The worry is not silly. When you write 3, you can hold up three fingers. When you write \tfrac{7}{5}, you can cut a length into five pieces and take seven. But \sqrt{2} has no finite procedure — its decimal never stops, no fraction p/q matches it. All you have is the symbol and the rule "this squared equals 2." A symbol plus a rule sounds like notation, not a number. That guess is wrong: mathematicians spent the nineteenth century giving \sqrt{2} three concrete identities, each a purely logical object that behaves exactly the way \sqrt{2} is supposed to behave.

Answer 1: \sqrt{2} is a length

The most concrete answer. Take a square with side 1 metre. Draw its diagonal. That diagonal has a length — a physical length you can measure with a ruler, except that no rational number of millimetres will ever match it exactly.

By Pythagoras, the diagonal satisfies d^2 = 1^2 + 1^2 = 2, so d = \sqrt{2}. This length exists in the world. You can draw the square on paper, swing a compass from one corner of the diagonal to the number line, and the point where the arc lands is \sqrt{2} — a specific, unambiguous point on the line.

The diagonal of the unit square is a real length. Swing it down with a compass and it lands on a definite point of the number line. That point is $\sqrt{2}$, whether or not any fraction $p/q$ can describe it.

This is already enough to answer your question. If \sqrt{2} were "just a symbol," the diagonal of a unit square would have no length. But diagonals have lengths. Geometry is older than algebra — the Greeks knew \sqrt{2} as a length centuries before anyone had fractional-exponent notation. The symbol came later to name a pre-existing thing.

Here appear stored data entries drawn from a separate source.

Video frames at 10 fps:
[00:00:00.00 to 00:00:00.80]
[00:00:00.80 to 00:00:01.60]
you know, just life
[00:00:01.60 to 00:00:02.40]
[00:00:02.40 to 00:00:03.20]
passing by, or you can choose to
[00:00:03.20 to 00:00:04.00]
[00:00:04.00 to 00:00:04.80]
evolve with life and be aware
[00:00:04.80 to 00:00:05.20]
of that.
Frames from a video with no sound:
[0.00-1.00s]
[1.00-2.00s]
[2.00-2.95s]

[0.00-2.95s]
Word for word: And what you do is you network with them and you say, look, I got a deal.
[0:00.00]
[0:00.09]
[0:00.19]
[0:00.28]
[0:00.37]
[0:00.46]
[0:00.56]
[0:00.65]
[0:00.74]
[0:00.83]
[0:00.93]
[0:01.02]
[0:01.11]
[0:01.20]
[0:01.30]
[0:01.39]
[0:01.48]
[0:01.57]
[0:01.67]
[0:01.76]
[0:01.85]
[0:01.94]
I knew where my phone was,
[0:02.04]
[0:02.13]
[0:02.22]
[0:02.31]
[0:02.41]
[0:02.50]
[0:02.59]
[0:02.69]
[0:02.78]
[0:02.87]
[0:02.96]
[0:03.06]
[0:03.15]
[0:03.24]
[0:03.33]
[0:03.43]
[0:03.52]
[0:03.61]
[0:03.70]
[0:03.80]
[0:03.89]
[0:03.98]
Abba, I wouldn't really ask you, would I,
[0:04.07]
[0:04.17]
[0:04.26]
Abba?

But "length" is a physical intuition. A sceptic can still ask, "tell me what the number \sqrt{2} is without appealing to any diagram." Two constructions, both from the late 1800s, give that answer using just sets and sequences of rationals — no pictures required.

Answer 2: \sqrt{2} is a Dedekind cut

Richard Dedekind's idea. Pick any point on the real line — call its location \alpha. That point splits the rationals \mathbb{Q} into two sets:

L = \{q \in \mathbb{Q} : q < \alpha\} — the rationals to the left of the point
R = \{q \in \mathbb{Q} : q \ge \alpha\} — the rationals at or to the right

If \alpha is rational, this split has a "seam" at \alpha itself (it sits in R). If \alpha is irrational, there is no seam — neither L has a greatest element nor R a least. The partition is the only trace of \alpha left in the rationals.

Dedekind's move was radical. He said: forget about "pre-existing" \alpha hovering somewhere. Define a real number to be a partition of \mathbb{Q} into two sets L, R with the right properties (every element of L below every element of R, L has no greatest element). The partition is the real number.

For \sqrt{2}, the cut is:

L = \{q \in \mathbb{Q} : q < 0\} \cup \{q \in \mathbb{Q} : q \ge 0 \text{ and } q^2 < 2\},

R = \{q \in \mathbb{Q} : q > 0 \text{ and } q^2 \ge 2\}.

Every rational number you have ever written down is in exactly one of these two sets. 1.4 \in L because 1.4^2 = 1.96 < 2. 1.5 \in R because 1.5^2 = 2.25 \ge 2. 1.41 \in L, 1.42 \in R, 1.4142 \in L, 1.4143 \in R. As the decimals get finer, the two sets press closer and closer to each other — but they always have an infinitesimally thin gap between them, a gap that contains no rational at all. That gap is \sqrt{2}. The partition itself is the number.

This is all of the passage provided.